Я был весь внимание. Шарлотта продолжила.
— Ошибки сделаны вот здесь, посмотри: он объясняет, как посчитать гипотетическую вероятность авиакатастрофы и отталкивается от вероятности один к пяти целым четырем десятым миллиона. Но дальше, когда он производит простейшие вычисления — простейшие для него, а мне просто сразу видно, что там что-то не так — он называет неверные цифры. Вот тут должно быть не сто девятнадцать, а сто восемьдесят пять. Потом, здесь же — не двенадцать тысяч сто двадцать, а четырнадцать семьсот девяносто пять. Но если ты пропустил неточность в первом вычислении, то второе ты уже проверять не станешь. И вот, дальше: сто тридцать пять вместо ста тридцати семи, если считать с самого начала правильно.

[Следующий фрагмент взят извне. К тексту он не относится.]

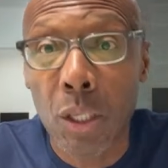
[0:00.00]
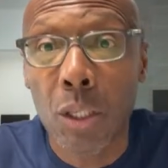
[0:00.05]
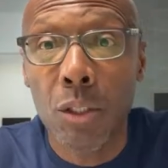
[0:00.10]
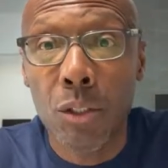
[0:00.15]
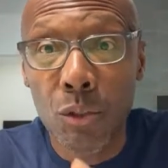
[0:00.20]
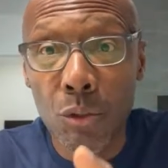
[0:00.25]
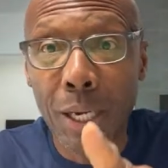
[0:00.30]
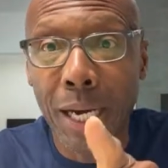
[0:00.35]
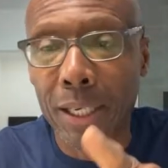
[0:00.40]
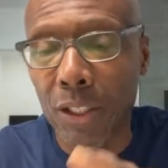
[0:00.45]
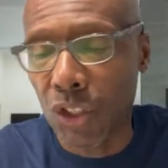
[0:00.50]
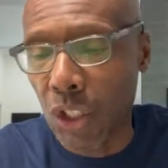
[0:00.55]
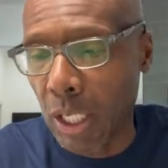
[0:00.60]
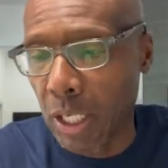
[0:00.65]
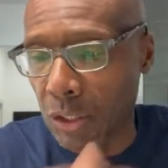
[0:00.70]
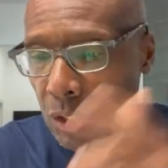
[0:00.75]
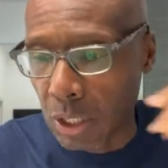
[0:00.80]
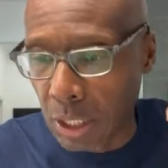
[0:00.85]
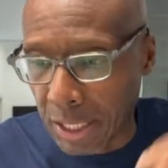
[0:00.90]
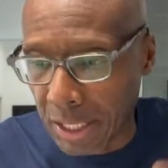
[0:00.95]
You got to
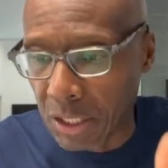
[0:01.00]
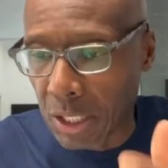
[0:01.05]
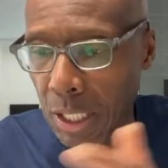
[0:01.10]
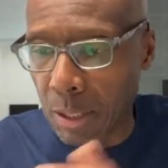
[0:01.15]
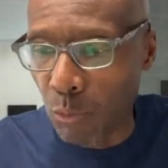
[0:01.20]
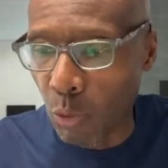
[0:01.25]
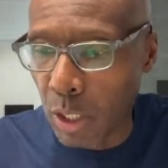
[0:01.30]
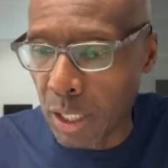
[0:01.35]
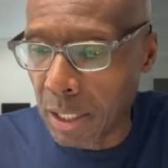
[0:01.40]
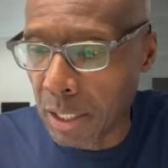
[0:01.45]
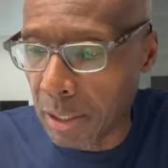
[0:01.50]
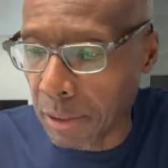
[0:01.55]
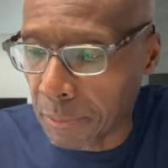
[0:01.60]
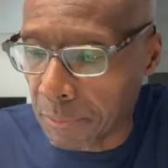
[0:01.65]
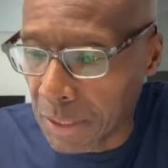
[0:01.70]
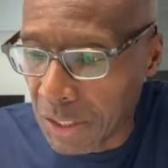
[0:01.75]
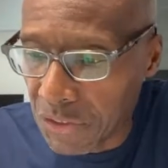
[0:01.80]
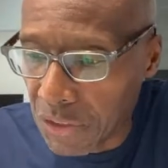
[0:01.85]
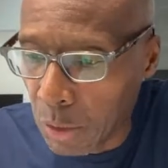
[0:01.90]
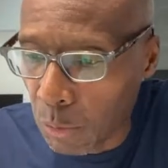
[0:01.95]
change it. Let's keep reading here.
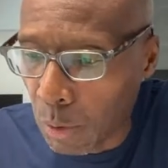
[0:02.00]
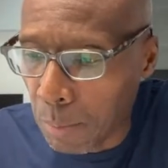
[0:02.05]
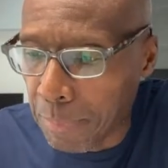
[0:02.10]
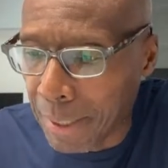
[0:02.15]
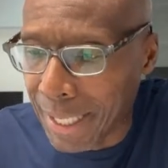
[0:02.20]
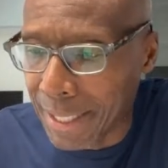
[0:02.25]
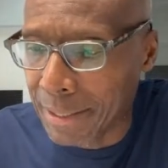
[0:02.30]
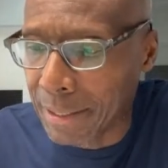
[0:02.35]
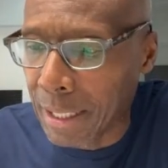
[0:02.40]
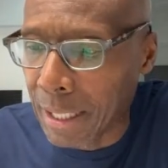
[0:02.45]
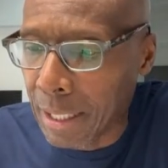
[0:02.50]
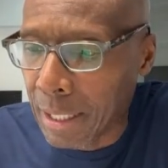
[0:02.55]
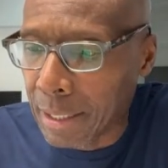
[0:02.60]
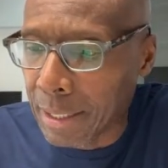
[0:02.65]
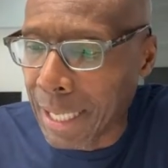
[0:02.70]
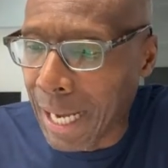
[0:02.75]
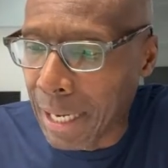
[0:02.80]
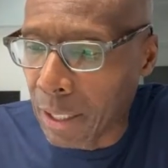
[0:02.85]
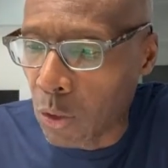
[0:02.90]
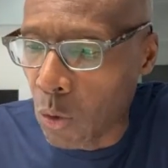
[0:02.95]
Let's see what Biden
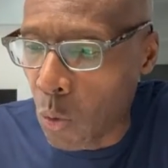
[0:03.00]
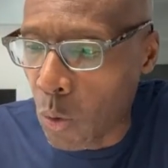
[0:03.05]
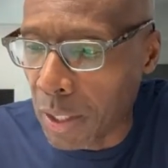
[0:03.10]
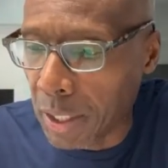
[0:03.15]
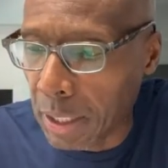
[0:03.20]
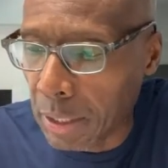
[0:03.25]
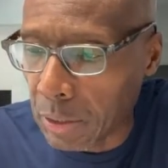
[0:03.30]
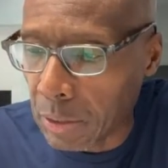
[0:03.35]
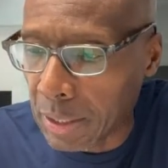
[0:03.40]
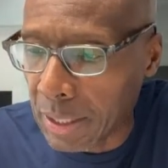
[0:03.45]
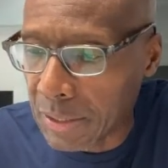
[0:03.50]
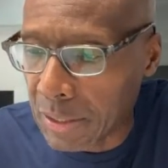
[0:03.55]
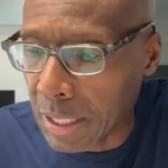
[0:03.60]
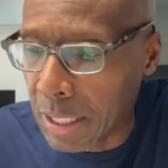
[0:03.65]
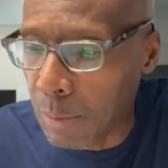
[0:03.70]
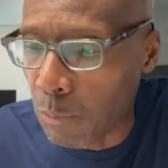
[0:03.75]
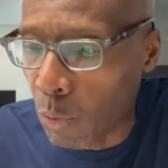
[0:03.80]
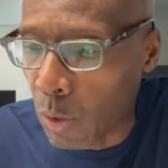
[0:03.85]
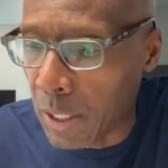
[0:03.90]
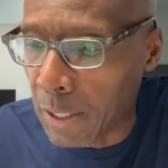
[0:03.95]
got going here. Let's
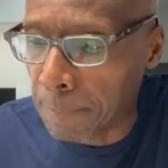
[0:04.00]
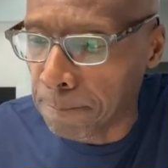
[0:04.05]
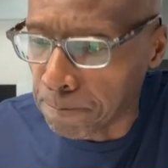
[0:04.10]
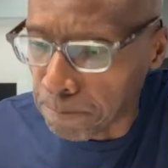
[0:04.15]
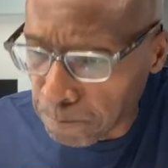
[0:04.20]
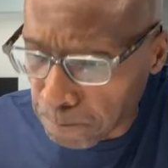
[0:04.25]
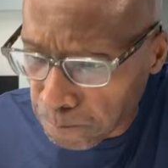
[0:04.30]
keep reading.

— Но самое удивительное, что он не мог ошибиться, — перехватив мой недоверчивый взгляд, сказала Шарлотта. — Потому что финальная цифра, к которой он приходит — восемьдесят восемь тысячных — правильная. И нет ни единого сомнения в том, что ошибки он сделал специально, держа в уме настоящий результат, а в середине просто изменил цифры так, как ему было нужно.
— Не может быть.
— Если не считать нули в начале, числа, в которых намеренно сделаны ошибки, состоят из следующих цифр: 11912120135. Знаешь, как работает элементарный односоставный шифр? Каждой букве алфавита соответствует своя цифра. Счет начинается с нуля или с единицы, тогда нуль может обозначать пробел. Двузначные числа приходится проверять вручную, но это делается простым перебором — чаще ты сразу понимаешь, где используется двухзначное число, а где нет. И теперь смотри, — она убрала ладонь с листка бумаги и подвинула его ко мне. — Счет с единицы. В начале явно не может быть двух *a*, потому что нет слов, которые начинались бы с *aai*. Значит, первые две буквы — k и i. Потом два раза двенадцать, пробел, тринадцать и пять.
Я взял ручку, начал считать и записывать оставшиеся буквы. Дописал. Передо мной лежал листок бумаги с круговоротом чисел, а под ним — буквы. А внизу было написано два слова: ‘Kill me’.
Я бросил ручку и посмотрел на Шарлотту. Ей было страшно. Восемь лет молчания никому бы не дались легко. Я сел напротив и приготовился выслушать вторую часть истории.